Deon S. Glenn, 29, an Ohio state prisoner, filed a federal civil rights action alleging the ODRC’s enforcement of its grooming policy violated his rights under RLUIPA. Glenn is serving a lengthy sentence for murder and attempted murder at the Trumbull Correctional Institution, and is considered a “level 3” security risk with a prison disciplinary record of 39 rule infractions, including one for having a weapon and seven for contraband.

Glenn has been a practicing Rastafarian since 2012. One tenet of his faith is that he allow his hair to grow without being cut. His deadlocks extended about three inches from his scalp and were the thickness of a pencil at the time of the court ruling.

Ohio Administrative Code § 5120-9-25(D) prohibits ODRC prisoners from wearing certain hairstyles, including dreadlocks. Neither the policy nor a prison memorandum on hair care dated November 30, 2014 provided a religious exception for dreadlocks.

Starting in September 2016, Glenn was informed he must cut his dreadlocks, which he had been wearing without incident. He received disciplinary infractions and was placed in solitary confinement until he agreed to cut them. Then he sued the ODRC.
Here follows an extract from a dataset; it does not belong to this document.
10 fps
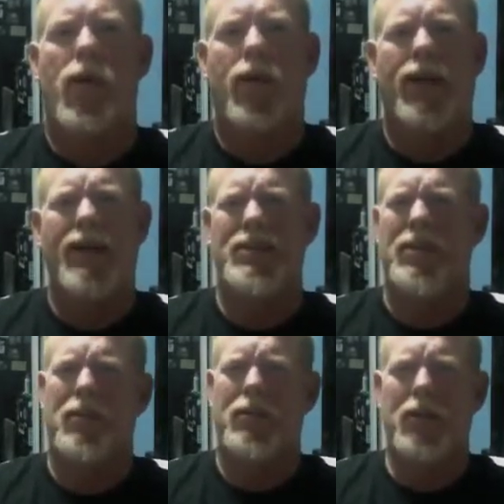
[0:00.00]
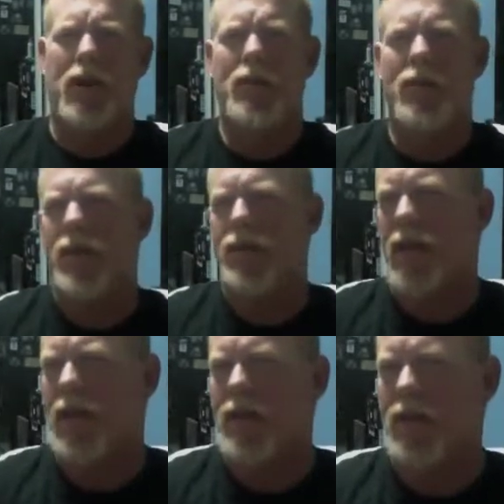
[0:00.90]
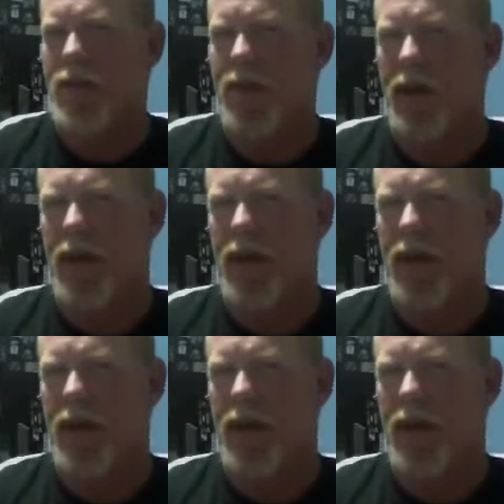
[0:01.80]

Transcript: I used to think, who the hell would ever take such a thing?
The district court held, based on Glenn’s sworn affidavit, that he had a sincerely held belief that the Rastafarian religion requires dreadlocks. As a matter of law, the ODRC failed to demonstrate that its prohibition on dreadlocks was the least restrictive means to further a compelling governmental interest. The court rejected the ODRC’s belated attempt to redefine its policy as being only against unsearchable hair, because the policy reads as a blanket prohibition against deadlocks without mentioning searchability.

Judge Gaughan noted this case was virtually indistinguishable from Ware v. Louisiana Department of Corrections, 866 F.3d 263 (5th Cir. 2017) [PLN, April 2018, p.25], in which the appellate court determined that a grooming policy prohibiting dreadlocks was not the least restrictive means of achieving its stated objective. In Ware, the Fifth Circuit noted that 39 other corrections agencies, including the federal Bureau of Prisons, either permitted dreadlocks or had a religious exception to allow them. The Ware defendants failed to prove they were in a unique position compared to those other jurisdictions.

Similarly, Ohio prison officials failed to show their no-dreadlocks policy was justified. The district court therefore granted Glenn’s motion for summary judgment, declared the grooming policy violated RLUIPA as applied to Glenn and enjoined the ODRC from enforcing the policy against him.

Glenn was represented by three interns at the Milton A. Kramer Law Clinic Center at Case Reserve University’s School of Law who were supervised by law professor Avidan Cover. On August 7, 2018, the district court awarded $18,516 in attorney fees to Glenn’s legal team. See: Glenn v. Ohio Department of Rehabilitation and Correction, U.S.D.C. (N.D. Ohio), Case No. 4:18-cv-00436-PAG.